When I watched it, the four-step unconscious formula that Jobs followed and that all entrepreneurs revealed itself to me.

Quite simply it was: "Whoa!", "Wow!", "Hmmm", "Yes!". In Jobs case regarding his visit to Xerox Parc:

  1. "Whoa" - "I was blinded by the first thing I saw" (a.k.a "I can't believe what I just saw")
  2. "Wow!" - "It was the best thing I'd ever seen in my life!" (a.k.a. "I was astonished and amazed and fully engrossed instead of distracted"
  3. "Hmmm..." - "It was flawed, but it worked and they'd essentially gotten it right" (a.k.a. "I couldn't believe what I'd be able to do with this and this was too good not to use")
  4. "Yes!" - "Within ten minutes I knew all computers would run this way someday" (a.k.a. "If we add this to computers, all consumers will be able and want to interact and play with something as daunting as a computer")

This is the formula that led Jobs to think "I gotta have it." It is also the formula Apple now intuitively follows that creates "gotta have it" in every customer lined up around the block outside an Apple store when one of their new products becomes available.

The formula also created a seminal moment for me. Prior to discovering it, I had been giving presentations based on my international best-selling book, Just Listen", including ones to tech and healthcare CEO roundtables put on by Adaptive Business Leaders.

The talk on communication went well to these entrepreneurs and I received a 4.3 out of 5.0. It was an excellent rating considering the audience, that didn't suffer fools gladly.

However after giving that talk, I hacked into the collective mind of this kind of group and "just listened." Rather than learning how to be better at communicating with difficult people, I figured they'd be much more interested in learning a formula for creating a "gotta have it" response in their customers, clients and patients as well as creating a "gotta work there" response in talent they'd like to recruit.

My first "Creating 'Gotta Have It!'" presentation received all 5.0's out of 5.0's. That was a rating I'd never received from such a group. It caused me to go, "Whoa", "Wow", "Hmmm", "Yes" as well as the President of ABL, Mimi Grant, who thereupon asked me to present to all nine of her groups.
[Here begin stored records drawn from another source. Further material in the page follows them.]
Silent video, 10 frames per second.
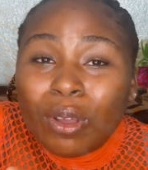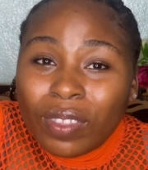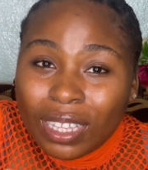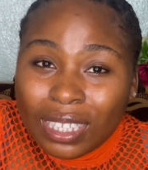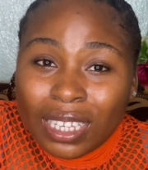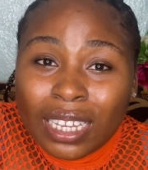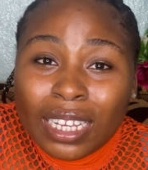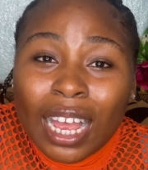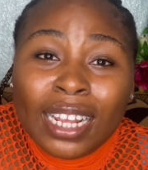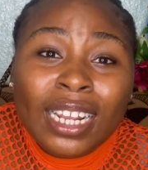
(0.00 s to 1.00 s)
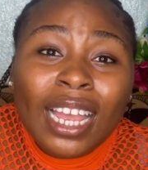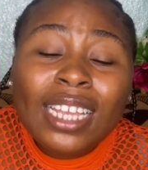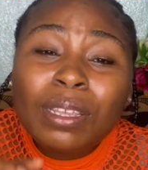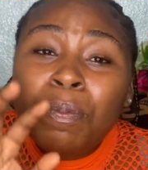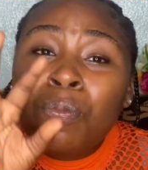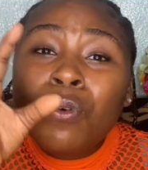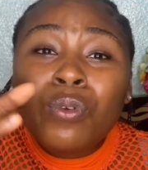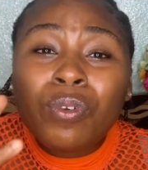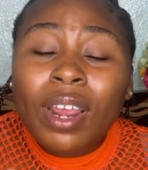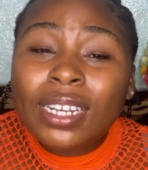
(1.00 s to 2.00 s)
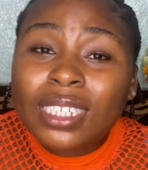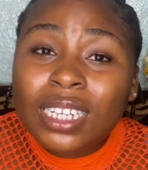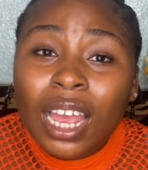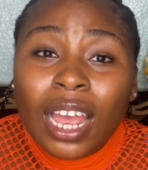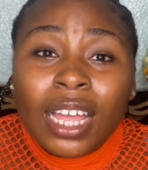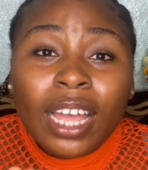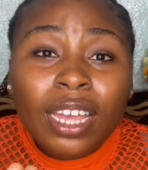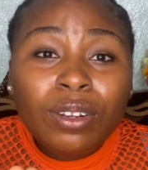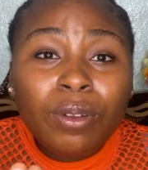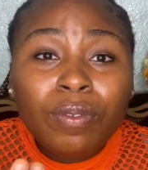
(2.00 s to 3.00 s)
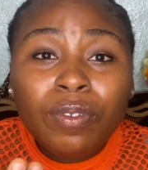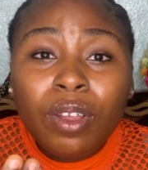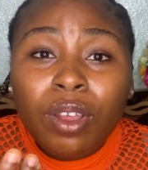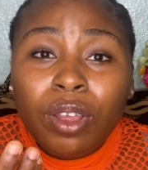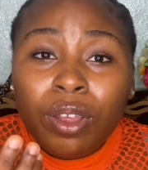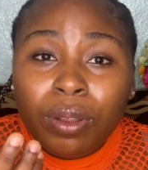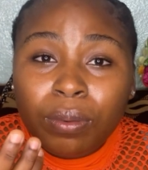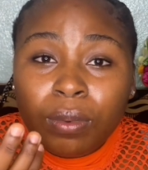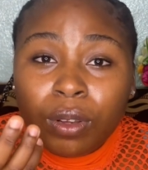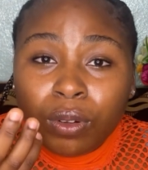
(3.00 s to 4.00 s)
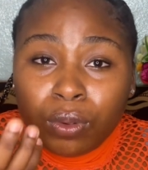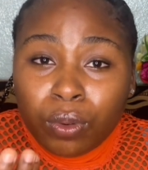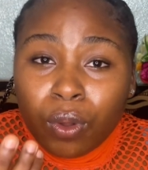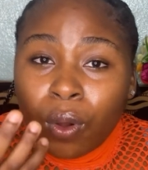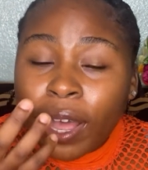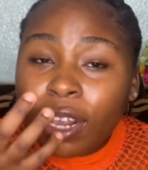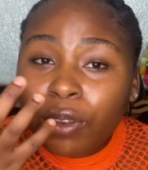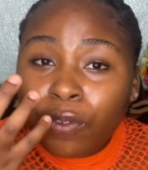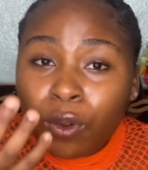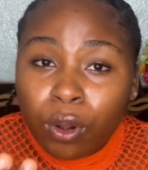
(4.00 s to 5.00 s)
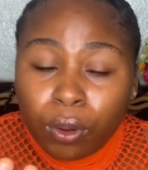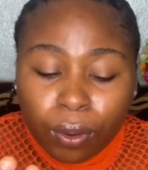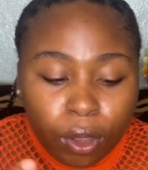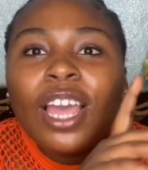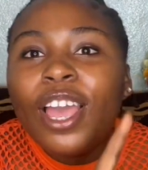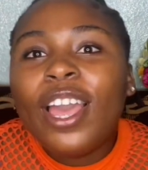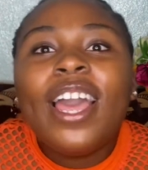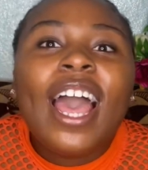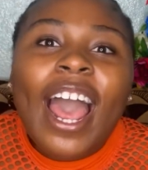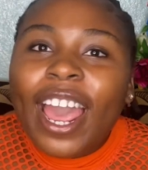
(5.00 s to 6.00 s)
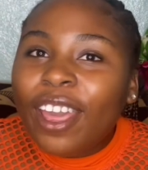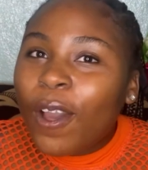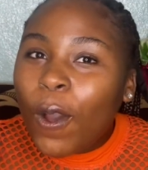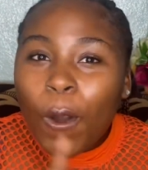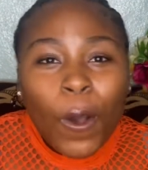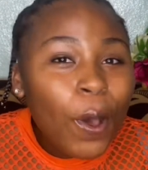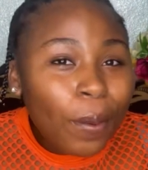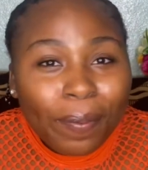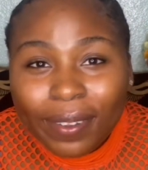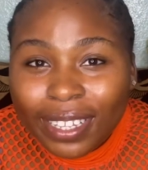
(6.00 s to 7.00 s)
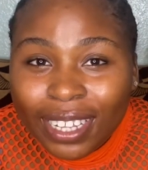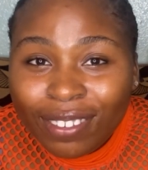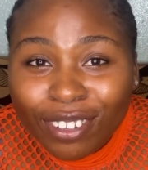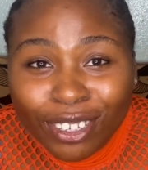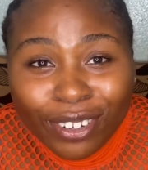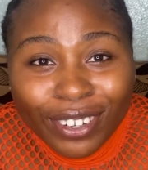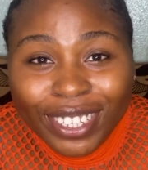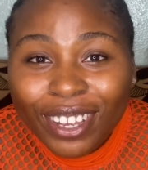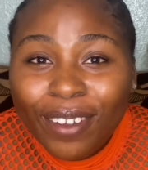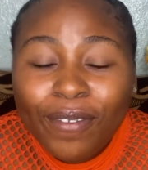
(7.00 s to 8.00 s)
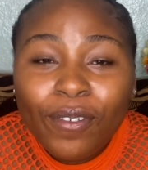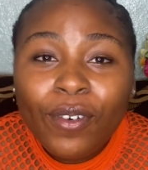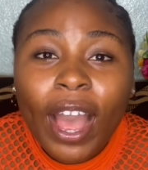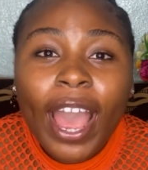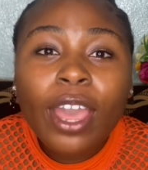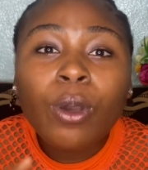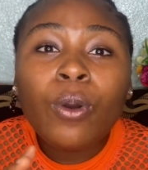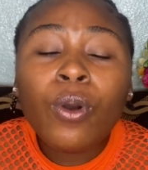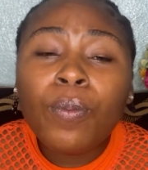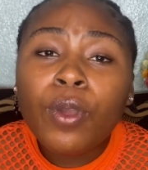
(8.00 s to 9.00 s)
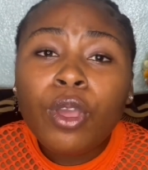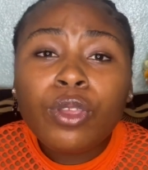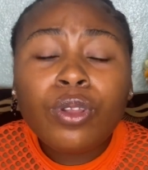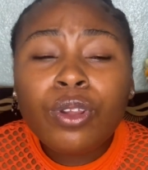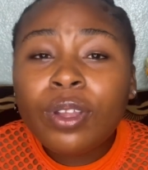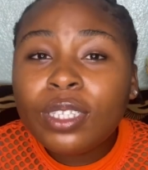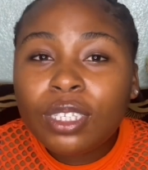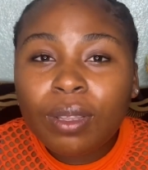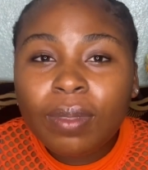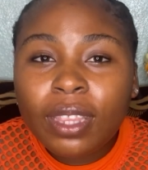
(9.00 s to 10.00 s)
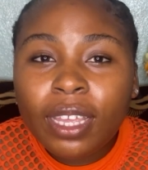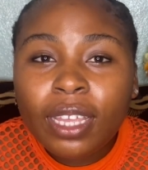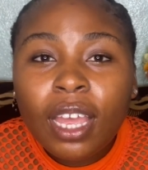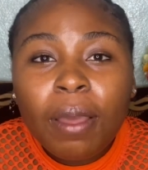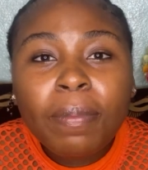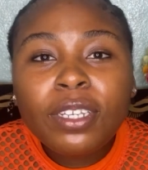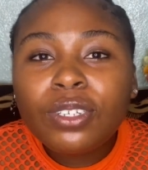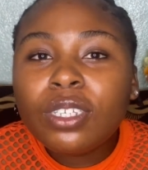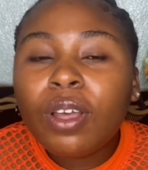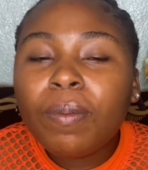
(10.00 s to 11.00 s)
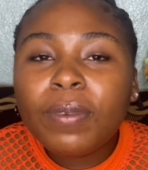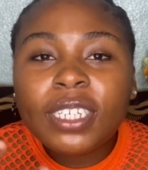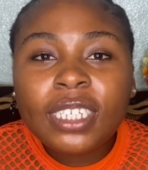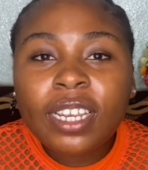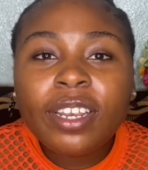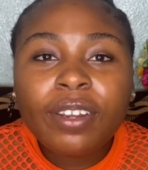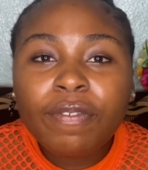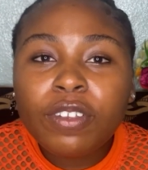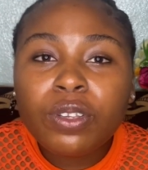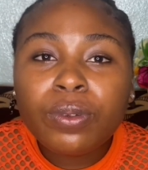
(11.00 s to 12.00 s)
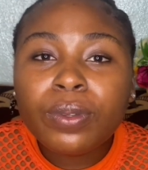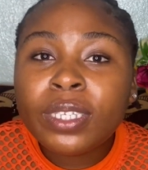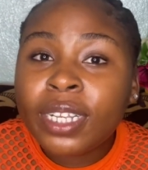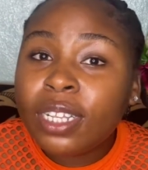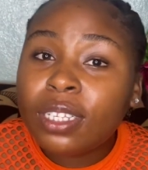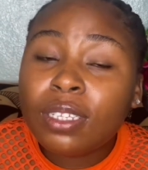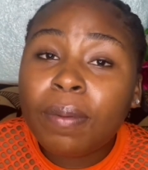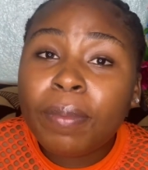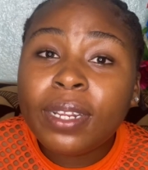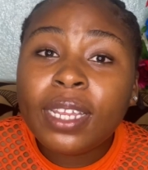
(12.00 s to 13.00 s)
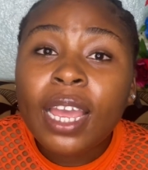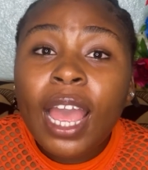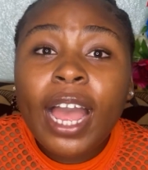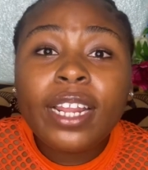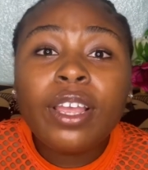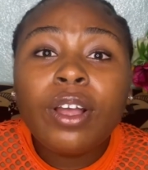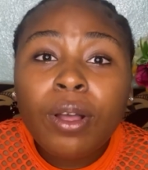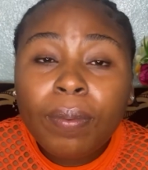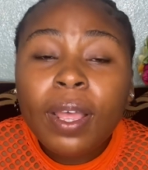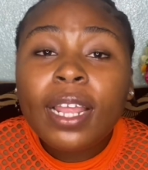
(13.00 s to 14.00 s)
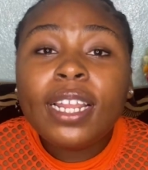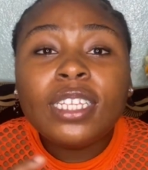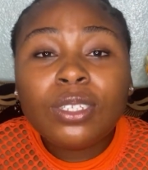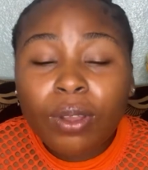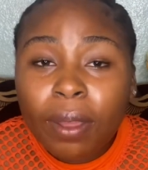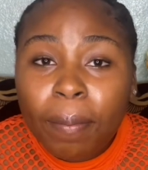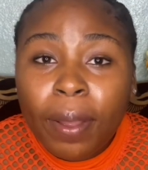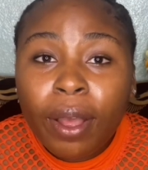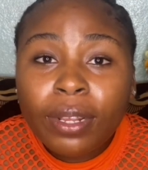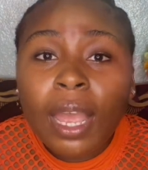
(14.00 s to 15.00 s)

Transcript: the skin, and then it has a pale orange kind of look or kind of color. I hope this video was helpful. I hope you learned something. Please just help me share the video, send it to somebody, and let's talk about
It didn't stop there. After seeing the response the formula triggered in those roundtables, it caused me to create a company called the Goulston Group, where "We create 'gotta have it!'" and the demand for our services has taken off to help companies create it for them.

Try the formula in your company on your products and your services. Look at any and everything a potential customer sees, hears or reads about your company. Do all of those cause your customers or clients to go "Whoa!" "Wow!" "Hmmm" "Yes!" (where "Yes" is "buy" or "hire")? Because if that isn't happening, they're going, "Nah, never mind, pass." And if that is happening, fix it!

Also try the formula to see how your employees speak about your company to their peers, amongst who is talent you'd like to recruit. When that outside talent hears from your people about your company, do they think, "gotta work there!" If not, fix that!

Finally, as the Steve Jobs documentary and scripted movie come out, notice how many times in those films that Jobs experiences "Whoa!", "Wow!", "Hmmm", "Yes!" and then creates it in his customers and the tech world.

And if the two upcoming films are able to create "Whoa!", "Wow!", "Hmmm", "Yes!" in their audiences, then they will get their wish, namely that they've created two films that will cause moviegoers to think, I "gotta see it!"